## Problem requirements
The line that contains "[0:12.00-0:12.25]" marks the end: retype the data below exactly from its first line through that line.

## Information given
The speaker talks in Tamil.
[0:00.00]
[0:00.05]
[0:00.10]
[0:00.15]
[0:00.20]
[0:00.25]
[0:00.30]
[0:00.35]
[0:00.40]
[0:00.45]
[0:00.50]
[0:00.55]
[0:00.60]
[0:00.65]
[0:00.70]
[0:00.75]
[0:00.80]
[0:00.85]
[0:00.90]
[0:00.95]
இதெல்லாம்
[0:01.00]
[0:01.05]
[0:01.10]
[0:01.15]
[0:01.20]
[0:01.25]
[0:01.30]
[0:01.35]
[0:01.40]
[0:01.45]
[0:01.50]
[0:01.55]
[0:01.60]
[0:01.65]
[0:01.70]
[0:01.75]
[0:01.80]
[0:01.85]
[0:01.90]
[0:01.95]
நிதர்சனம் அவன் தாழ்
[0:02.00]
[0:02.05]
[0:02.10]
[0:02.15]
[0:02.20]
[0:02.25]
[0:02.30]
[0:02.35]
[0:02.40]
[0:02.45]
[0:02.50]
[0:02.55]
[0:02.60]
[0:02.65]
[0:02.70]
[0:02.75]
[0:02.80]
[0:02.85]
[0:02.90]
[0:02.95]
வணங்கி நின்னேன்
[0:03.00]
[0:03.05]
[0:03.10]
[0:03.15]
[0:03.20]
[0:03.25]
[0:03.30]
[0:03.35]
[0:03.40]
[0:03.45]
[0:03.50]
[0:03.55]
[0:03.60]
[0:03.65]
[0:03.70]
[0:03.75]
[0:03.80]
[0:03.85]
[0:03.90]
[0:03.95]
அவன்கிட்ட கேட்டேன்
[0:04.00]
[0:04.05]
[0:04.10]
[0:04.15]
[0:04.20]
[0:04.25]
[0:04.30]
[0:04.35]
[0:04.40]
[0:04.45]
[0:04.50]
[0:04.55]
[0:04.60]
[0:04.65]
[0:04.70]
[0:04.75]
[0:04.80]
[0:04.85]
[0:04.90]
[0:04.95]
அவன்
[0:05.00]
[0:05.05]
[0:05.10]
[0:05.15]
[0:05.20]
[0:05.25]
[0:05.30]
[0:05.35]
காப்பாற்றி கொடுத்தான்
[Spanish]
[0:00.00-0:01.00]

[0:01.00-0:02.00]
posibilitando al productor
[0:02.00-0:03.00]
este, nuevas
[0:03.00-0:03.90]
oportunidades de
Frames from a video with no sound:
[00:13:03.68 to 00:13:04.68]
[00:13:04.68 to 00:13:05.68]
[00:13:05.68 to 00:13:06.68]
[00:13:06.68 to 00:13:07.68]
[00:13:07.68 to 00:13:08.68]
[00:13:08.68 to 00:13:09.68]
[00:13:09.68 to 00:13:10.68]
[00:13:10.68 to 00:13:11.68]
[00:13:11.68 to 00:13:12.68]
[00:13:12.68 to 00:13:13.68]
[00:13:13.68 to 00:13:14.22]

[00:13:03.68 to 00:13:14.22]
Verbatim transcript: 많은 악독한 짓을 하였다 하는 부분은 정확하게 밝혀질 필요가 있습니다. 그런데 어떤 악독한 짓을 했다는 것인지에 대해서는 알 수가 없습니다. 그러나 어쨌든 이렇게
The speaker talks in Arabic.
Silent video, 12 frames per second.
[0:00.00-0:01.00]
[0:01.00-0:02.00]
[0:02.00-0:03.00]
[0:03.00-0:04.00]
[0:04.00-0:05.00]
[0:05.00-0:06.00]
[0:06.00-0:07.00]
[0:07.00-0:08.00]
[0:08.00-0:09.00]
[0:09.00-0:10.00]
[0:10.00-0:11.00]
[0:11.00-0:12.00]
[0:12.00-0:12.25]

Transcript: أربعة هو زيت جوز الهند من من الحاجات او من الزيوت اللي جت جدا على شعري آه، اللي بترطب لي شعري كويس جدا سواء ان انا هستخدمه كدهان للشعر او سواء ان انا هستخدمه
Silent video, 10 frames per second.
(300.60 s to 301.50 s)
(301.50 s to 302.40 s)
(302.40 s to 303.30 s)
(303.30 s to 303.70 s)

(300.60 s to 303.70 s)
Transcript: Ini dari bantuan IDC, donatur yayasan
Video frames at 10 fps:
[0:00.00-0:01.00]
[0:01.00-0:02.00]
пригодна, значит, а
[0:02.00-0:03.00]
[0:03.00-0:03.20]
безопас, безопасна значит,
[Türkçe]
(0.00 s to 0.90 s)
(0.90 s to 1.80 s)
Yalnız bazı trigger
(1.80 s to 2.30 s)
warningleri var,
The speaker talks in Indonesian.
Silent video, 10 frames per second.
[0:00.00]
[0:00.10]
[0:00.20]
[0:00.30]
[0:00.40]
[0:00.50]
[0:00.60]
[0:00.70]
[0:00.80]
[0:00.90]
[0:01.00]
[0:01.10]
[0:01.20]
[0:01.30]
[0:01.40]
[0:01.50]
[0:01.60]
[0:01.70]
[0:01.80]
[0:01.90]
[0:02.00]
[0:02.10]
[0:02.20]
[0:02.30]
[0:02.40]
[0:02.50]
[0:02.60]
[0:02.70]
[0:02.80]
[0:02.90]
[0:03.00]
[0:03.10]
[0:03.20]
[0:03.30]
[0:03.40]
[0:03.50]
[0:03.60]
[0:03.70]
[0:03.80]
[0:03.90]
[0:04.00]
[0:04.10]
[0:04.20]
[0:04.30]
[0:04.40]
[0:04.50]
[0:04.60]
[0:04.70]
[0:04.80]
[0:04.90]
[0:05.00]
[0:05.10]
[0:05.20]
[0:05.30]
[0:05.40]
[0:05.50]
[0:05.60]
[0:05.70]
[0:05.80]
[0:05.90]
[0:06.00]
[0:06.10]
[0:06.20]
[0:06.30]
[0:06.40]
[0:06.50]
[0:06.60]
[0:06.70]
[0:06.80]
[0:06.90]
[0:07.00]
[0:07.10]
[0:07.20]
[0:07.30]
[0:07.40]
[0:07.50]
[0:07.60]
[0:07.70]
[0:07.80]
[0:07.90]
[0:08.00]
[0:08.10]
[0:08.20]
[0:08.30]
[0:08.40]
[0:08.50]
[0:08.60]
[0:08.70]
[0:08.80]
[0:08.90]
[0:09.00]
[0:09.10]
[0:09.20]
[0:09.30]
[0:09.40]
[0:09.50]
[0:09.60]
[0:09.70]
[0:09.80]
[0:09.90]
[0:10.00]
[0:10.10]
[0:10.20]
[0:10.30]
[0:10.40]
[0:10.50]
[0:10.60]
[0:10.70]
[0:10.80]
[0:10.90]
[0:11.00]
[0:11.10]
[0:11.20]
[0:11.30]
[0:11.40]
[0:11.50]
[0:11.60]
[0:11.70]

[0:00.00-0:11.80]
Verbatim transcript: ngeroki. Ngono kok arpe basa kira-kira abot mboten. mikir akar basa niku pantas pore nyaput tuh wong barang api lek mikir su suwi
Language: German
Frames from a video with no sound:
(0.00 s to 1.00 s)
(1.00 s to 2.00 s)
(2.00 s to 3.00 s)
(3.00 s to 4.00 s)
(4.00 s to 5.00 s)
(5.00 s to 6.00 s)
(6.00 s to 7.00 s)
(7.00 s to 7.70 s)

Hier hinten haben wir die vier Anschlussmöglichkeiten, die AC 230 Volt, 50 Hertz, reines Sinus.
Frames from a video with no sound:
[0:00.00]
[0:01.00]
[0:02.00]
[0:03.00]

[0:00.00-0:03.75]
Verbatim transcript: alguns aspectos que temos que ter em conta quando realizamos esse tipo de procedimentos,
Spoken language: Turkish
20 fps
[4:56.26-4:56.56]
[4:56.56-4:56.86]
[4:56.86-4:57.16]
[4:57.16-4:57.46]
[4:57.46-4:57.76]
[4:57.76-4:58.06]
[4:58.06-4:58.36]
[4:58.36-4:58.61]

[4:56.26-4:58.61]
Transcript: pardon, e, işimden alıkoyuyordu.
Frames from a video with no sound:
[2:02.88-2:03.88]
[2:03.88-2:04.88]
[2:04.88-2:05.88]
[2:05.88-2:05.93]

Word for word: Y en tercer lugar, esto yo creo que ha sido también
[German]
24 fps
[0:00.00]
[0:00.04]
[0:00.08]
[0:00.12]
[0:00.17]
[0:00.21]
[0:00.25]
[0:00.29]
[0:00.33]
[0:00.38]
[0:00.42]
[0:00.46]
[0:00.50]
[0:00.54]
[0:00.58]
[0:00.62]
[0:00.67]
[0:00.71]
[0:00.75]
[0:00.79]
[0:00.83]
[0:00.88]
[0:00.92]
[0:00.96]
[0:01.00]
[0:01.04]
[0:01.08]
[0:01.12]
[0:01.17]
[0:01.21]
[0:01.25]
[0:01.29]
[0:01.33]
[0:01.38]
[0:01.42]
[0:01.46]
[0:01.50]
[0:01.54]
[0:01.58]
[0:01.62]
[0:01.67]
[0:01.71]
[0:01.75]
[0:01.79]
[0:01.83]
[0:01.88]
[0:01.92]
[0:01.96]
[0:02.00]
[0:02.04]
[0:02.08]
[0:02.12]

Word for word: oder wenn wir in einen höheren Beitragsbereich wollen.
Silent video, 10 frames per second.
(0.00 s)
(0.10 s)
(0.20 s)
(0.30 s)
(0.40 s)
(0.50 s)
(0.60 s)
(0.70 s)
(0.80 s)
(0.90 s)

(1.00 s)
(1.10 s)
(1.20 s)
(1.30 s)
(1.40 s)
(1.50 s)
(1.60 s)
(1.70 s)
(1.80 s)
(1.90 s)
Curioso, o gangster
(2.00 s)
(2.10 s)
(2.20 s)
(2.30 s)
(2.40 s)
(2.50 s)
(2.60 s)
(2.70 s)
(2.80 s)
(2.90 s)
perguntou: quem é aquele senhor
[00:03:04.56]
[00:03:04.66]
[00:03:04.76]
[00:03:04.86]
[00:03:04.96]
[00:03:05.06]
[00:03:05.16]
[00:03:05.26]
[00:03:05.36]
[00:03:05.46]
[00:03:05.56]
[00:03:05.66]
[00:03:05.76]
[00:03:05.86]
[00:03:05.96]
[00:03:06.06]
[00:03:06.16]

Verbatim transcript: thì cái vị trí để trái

## Response to this task
The speaker talks in Tamil.
[0:00.00]
[0:00.05]
[0:00.10]
[0:00.15]
[0:00.20]
[0:00.25]
[0:00.30]
[0:00.35]
[0:00.40]
[0:00.45]
[0:00.50]
[0:00.55]
[0:00.60]
[0:00.65]
[0:00.70]
[0:00.75]
[0:00.80]
[0:00.85]
[0:00.90]
[0:00.95]
இதெல்லாம்
[0:01.00]
[0:01.05]
[0:01.10]
[0:01.15]
[0:01.20]
[0:01.25]
[0:01.30]
[0:01.35]
[0:01.40]
[0:01.45]
[0:01.50]
[0:01.55]
[0:01.60]
[0:01.65]
[0:01.70]
[0:01.75]
[0:01.80]
[0:01.85]
[0:01.90]
[0:01.95]
நிதர்சனம் அவன் தாழ்
[0:02.00]
[0:02.05]
[0:02.10]
[0:02.15]
[0:02.20]
[0:02.25]
[0:02.30]
[0:02.35]
[0:02.40]
[0:02.45]
[0:02.50]
[0:02.55]
[0:02.60]
[0:02.65]
[0:02.70]
[0:02.75]
[0:02.80]
[0:02.85]
[0:02.90]
[0:02.95]
வணங்கி நின்னேன்
[0:03.00]
[0:03.05]
[0:03.10]
[0:03.15]
[0:03.20]
[0:03.25]
[0:03.30]
[0:03.35]
[0:03.40]
[0:03.45]
[0:03.50]
[0:03.55]
[0:03.60]
[0:03.65]
[0:03.70]
[0:03.75]
[0:03.80]
[0:03.85]
[0:03.90]
[0:03.95]
அவன்கிட்ட கேட்டேன்
[0:04.00]
[0:04.05]
[0:04.10]
[0:04.15]
[0:04.20]
[0:04.25]
[0:04.30]
[0:04.35]
[0:04.40]
[0:04.45]
[0:04.50]
[0:04.55]
[0:04.60]
[0:04.65]
[0:04.70]
[0:04.75]
[0:04.80]
[0:04.85]
[0:04.90]
[0:04.95]
அவன்
[0:05.00]
[0:05.05]
[0:05.10]
[0:05.15]
[0:05.20]
[0:05.25]
[0:05.30]
[0:05.35]
காப்பாற்றி கொடுத்தான்
[Spanish]
[0:00.00-0:01.00]

[0:01.00-0:02.00]
posibilitando al productor
[0:02.00-0:03.00]
este, nuevas
[0:03.00-0:03.90]
oportunidades de
Frames from a video with no sound:
[00:13:03.68 to 00:13:04.68]
[00:13:04.68 to 00:13:05.68]
[00:13:05.68 to 00:13:06.68]
[00:13:06.68 to 00:13:07.68]
[00:13:07.68 to 00:13:08.68]
[00:13:08.68 to 00:13:09.68]
[00:13:09.68 to 00:13:10.68]
[00:13:10.68 to 00:13:11.68]
[00:13:11.68 to 00:13:12.68]
[00:13:12.68 to 00:13:13.68]
[00:13:13.68 to 00:13:14.22]

[00:13:03.68 to 00:13:14.22]
Verbatim transcript: 많은 악독한 짓을 하였다 하는 부분은 정확하게 밝혀질 필요가 있습니다. 그런데 어떤 악독한 짓을 했다는 것인지에 대해서는 알 수가 없습니다. 그러나 어쨌든 이렇게
The speaker talks in Arabic.
Silent video, 12 frames per second.
[0:00.00-0:01.00]
[0:01.00-0:02.00]
[0:02.00-0:03.00]
[0:03.00-0:04.00]
[0:04.00-0:05.00]
[0:05.00-0:06.00]
[0:06.00-0:07.00]
[0:07.00-0:08.00]
[0:08.00-0:09.00]
[0:09.00-0:10.00]
[0:10.00-0:11.00]
[0:11.00-0:12.00]
[0:12.00-0:12.25]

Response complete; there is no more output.